Analysis of E4orf4 binding to the Met30 fragment and an amino-terminal B55α polypeptide. (A) Expression of the yeast Met30 fragment blocks killing by E4orf4. Yeast strain W303-1A previously transformed with pYES2-HA-E4orf4 and pEG202-CDC55 was transformed by vector DNA expressing the 37-residue Met30 fragment. Transformed yeast cells were streaked onto glucose plates or raffinose (Raf) and galactose (Gal) plates and allowed to grow at 30°C for 5 days. Sectors are indicated. (B) Bacterial two-hybrid analysis of E4orf4 interactions with fragments of Met30 and B55α and full-length B55α. Bacterial two-hybrid reporter strain XL1-Blue MRF′KAN was cotransformed with DNAs expressing a pTRG RNAP-α fusion product with the Met30 fragment, B55α (1-124), or full-length B55α, with E4orf4 fused to lambda-cl DNA-binding protein. Transformed cells were first grown on non-ampicillin-containing plates and then streaked onto plates supplemented with 125 μg/ml ampicillin. Cells were allowed to grow at 37°C for 24 h.
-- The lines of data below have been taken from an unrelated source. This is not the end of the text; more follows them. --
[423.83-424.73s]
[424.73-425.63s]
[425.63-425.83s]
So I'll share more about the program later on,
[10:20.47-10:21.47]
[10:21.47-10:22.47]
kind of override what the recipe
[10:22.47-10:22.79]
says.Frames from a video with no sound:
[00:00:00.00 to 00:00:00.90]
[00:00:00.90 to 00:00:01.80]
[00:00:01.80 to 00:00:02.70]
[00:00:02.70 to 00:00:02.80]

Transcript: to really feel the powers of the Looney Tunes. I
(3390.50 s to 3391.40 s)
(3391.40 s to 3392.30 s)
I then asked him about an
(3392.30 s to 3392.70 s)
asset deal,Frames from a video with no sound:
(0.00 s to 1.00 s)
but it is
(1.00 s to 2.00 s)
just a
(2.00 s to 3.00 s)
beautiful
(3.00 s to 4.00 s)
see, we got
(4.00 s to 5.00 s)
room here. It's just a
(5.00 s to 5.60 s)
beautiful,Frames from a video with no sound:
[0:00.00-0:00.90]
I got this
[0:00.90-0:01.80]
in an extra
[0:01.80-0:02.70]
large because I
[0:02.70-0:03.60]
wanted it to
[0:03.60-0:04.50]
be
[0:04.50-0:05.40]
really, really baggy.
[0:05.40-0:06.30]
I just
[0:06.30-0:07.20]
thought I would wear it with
LGF2, pBT-LGF2 interaction control plasmid encoding the dimerization domain (40 amino acids) of the Gal4 transcriptional activator protein; Gal11, pTRG-GAL11 interaction control plasmid encoding a domain (90 amino acids) of the mutant form of the Gal11 protein; Orf4, pBT-E4orf4; Met30, pTRG-MET30-37 expressing the yeast MET30 fragment; B55 (1-124), pTRG-B55α (1-124) expressing amino acids 1 to 124 of mammalian PP2A B55α; B55, pTRG-B55α expressing full-length mammalian PP2A B55α. No vector, contains just the reporter strain without plasmid transformation.